┌──

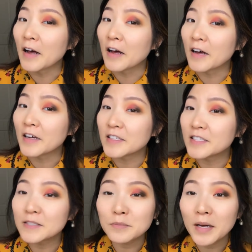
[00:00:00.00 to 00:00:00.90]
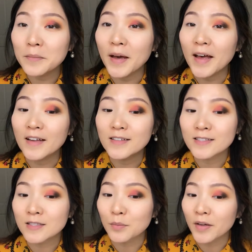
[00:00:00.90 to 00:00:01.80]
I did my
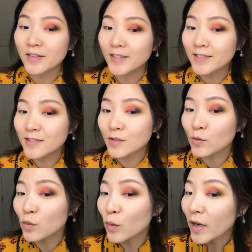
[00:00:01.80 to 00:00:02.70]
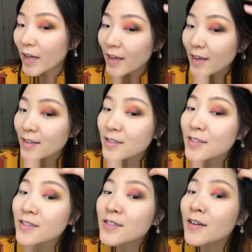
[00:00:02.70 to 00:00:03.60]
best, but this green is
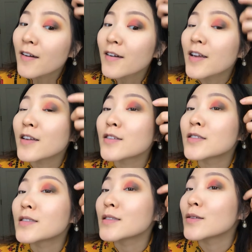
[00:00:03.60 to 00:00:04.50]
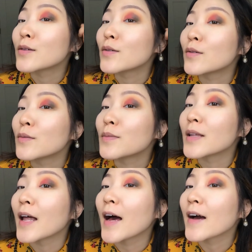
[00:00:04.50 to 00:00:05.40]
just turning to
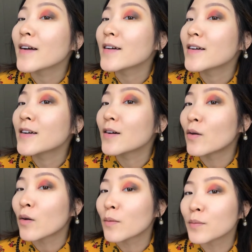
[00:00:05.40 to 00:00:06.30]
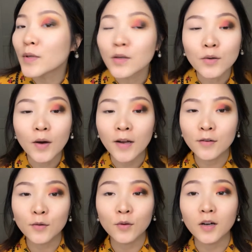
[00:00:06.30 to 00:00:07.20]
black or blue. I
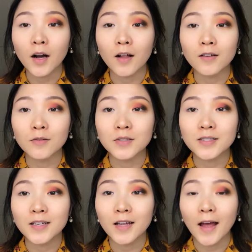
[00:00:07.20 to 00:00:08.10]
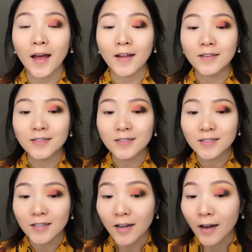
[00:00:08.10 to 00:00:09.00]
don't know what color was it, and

└──

Instructions to follow:
Without including any picture, output all the material exactly as it appears.

Answer below:
[00:00:00.00 to 00:00:00.90]
[00:00:00.90 to 00:00:01.80]
I did my
[00:00:01.80 to 00:00:02.70]
[00:00:02.70 to 00:00:03.60]
best, but this green is
[00:00:03.60 to 00:00:04.50]
[00:00:04.50 to 00:00:05.40]
just turning to
[00:00:05.40 to 00:00:06.30]
[00:00:06.30 to 00:00:07.20]
black or blue. I
[00:00:07.20 to 00:00:08.10]
[00:00:08.10 to 00:00:09.00]
don't know what color was it, and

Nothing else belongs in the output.